Segment Open
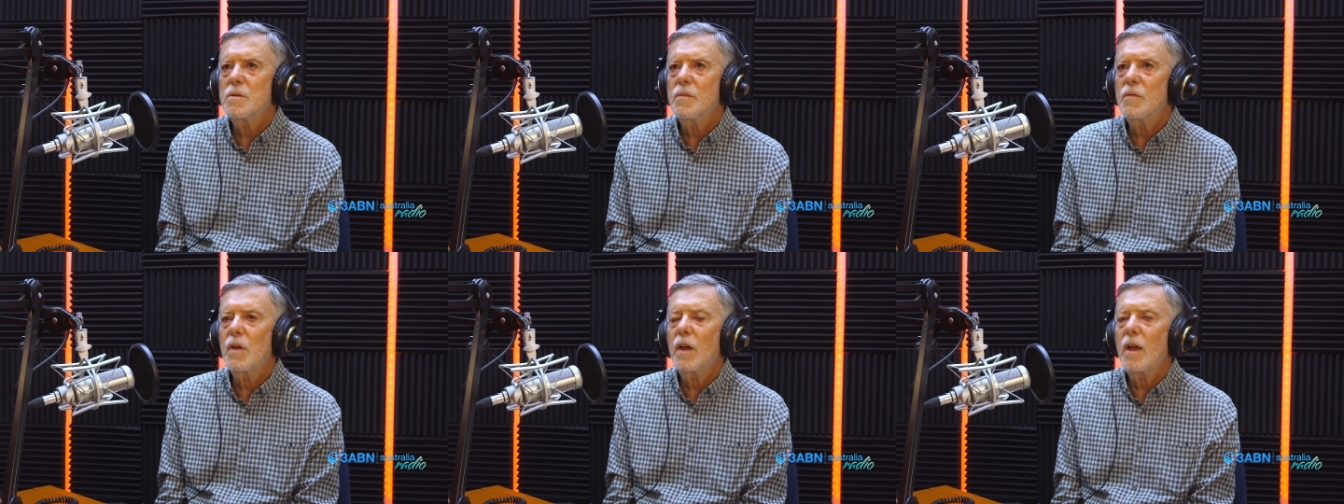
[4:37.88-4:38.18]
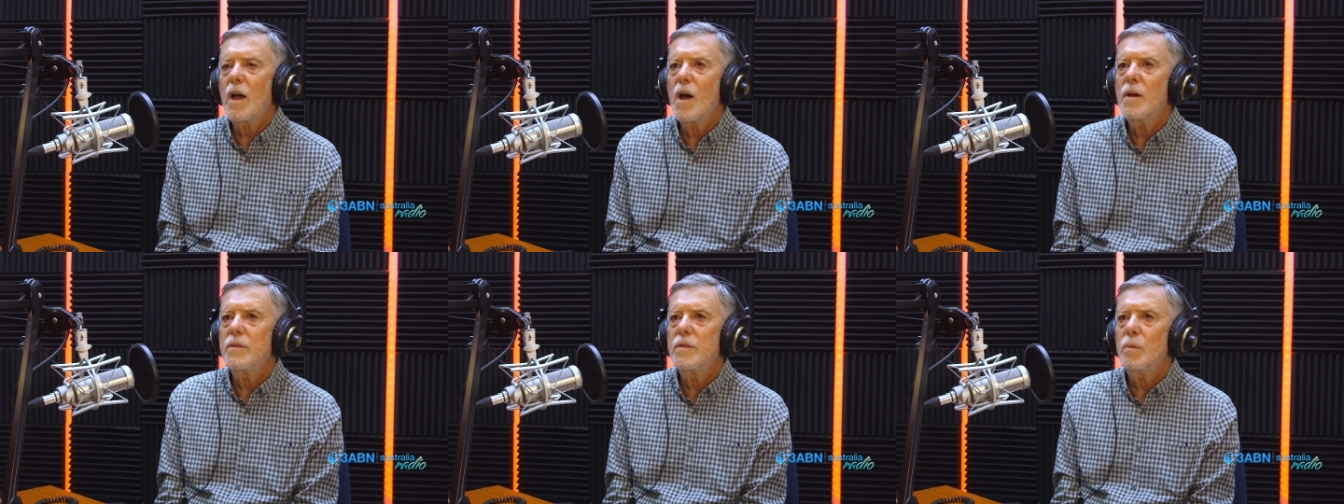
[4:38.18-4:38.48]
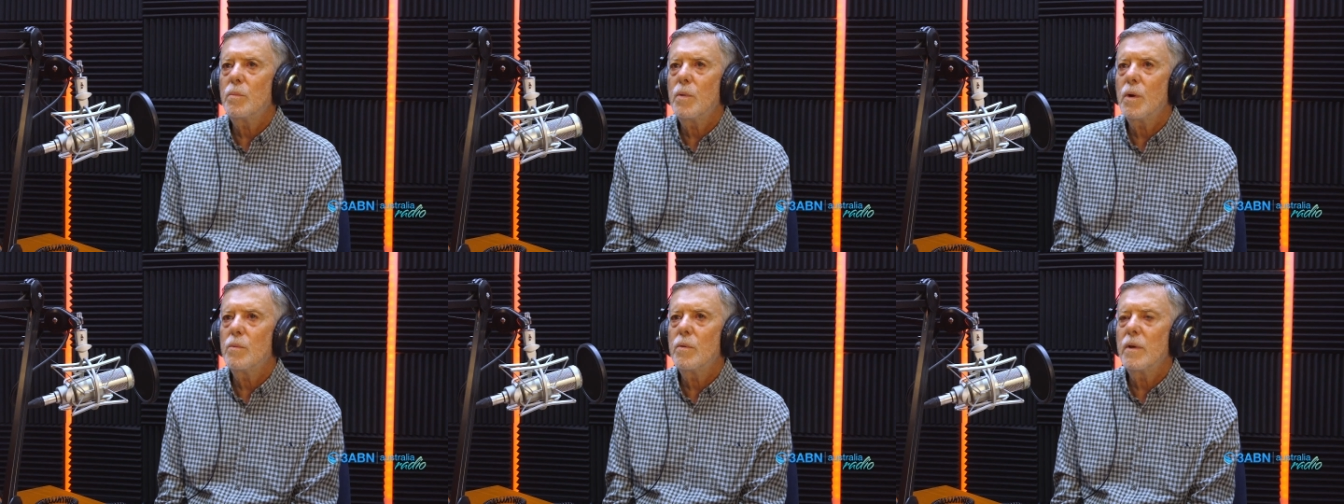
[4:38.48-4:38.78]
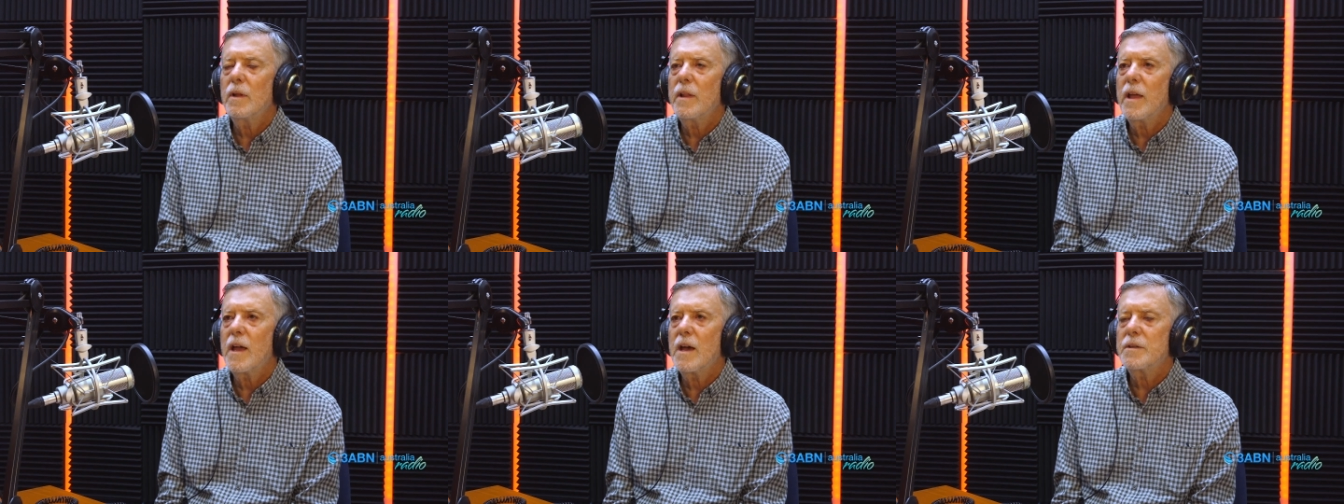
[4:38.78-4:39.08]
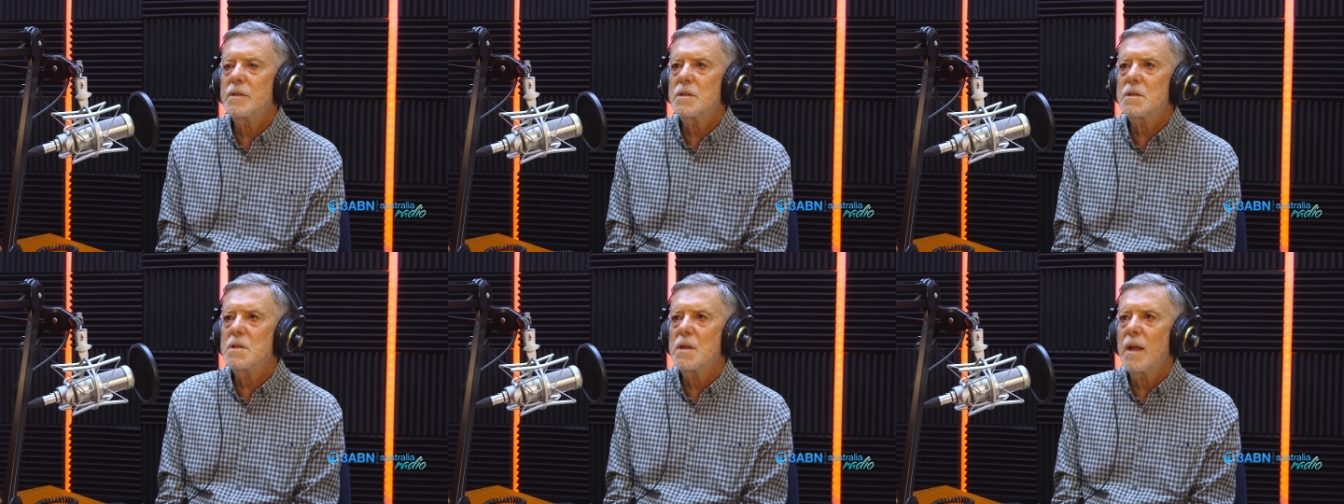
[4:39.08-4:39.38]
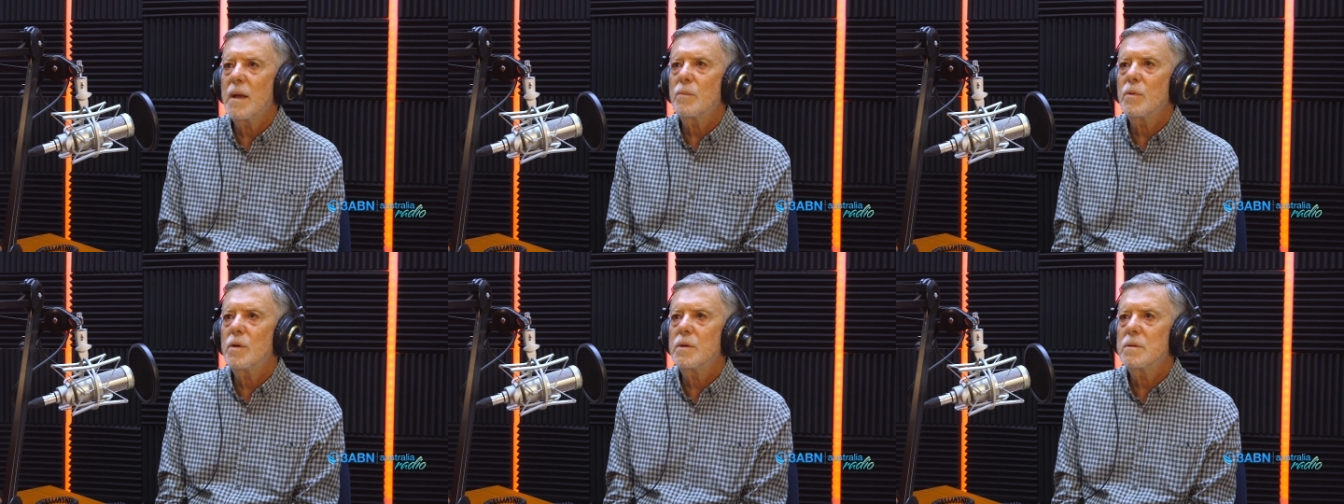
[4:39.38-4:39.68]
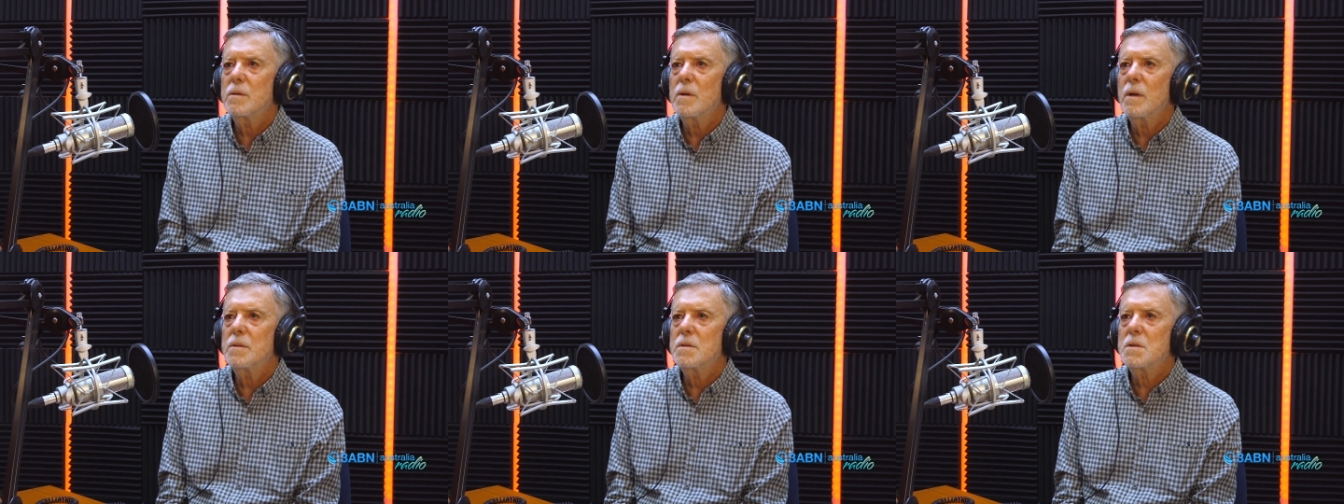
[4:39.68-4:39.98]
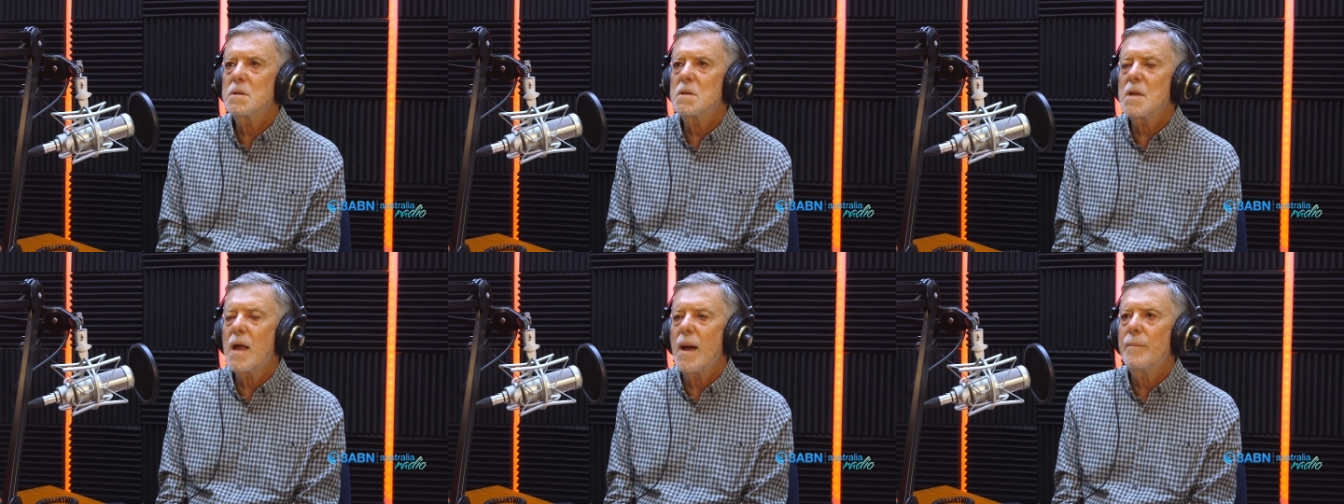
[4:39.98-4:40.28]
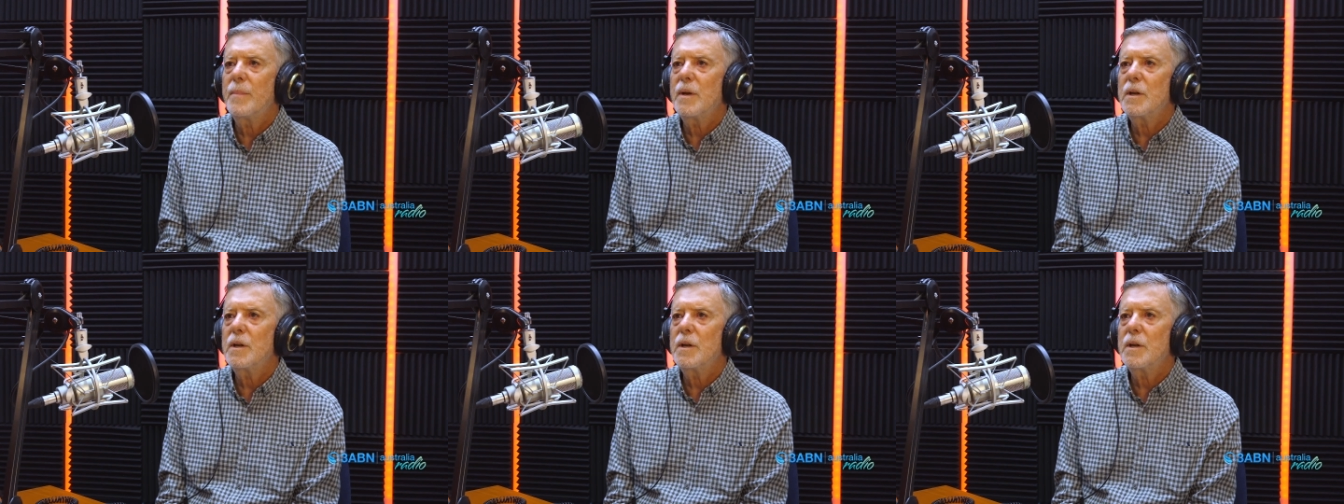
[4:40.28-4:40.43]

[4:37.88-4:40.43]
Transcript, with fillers: of the code that we really understand what it's done,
Segment Closed
Goal of the exercise: For the entries above, the output must hold exactly the lines from the one with "[4:39.68-4:39.98]" through the last line, both included, and no pictures.

Reply:
[4:39.68-4:39.98]
[4:39.98-4:40.28]
[4:40.28-4:40.43]

[4:37.88-4:40.43]
Transcript, with fillers: of the code that we really understand what it's done,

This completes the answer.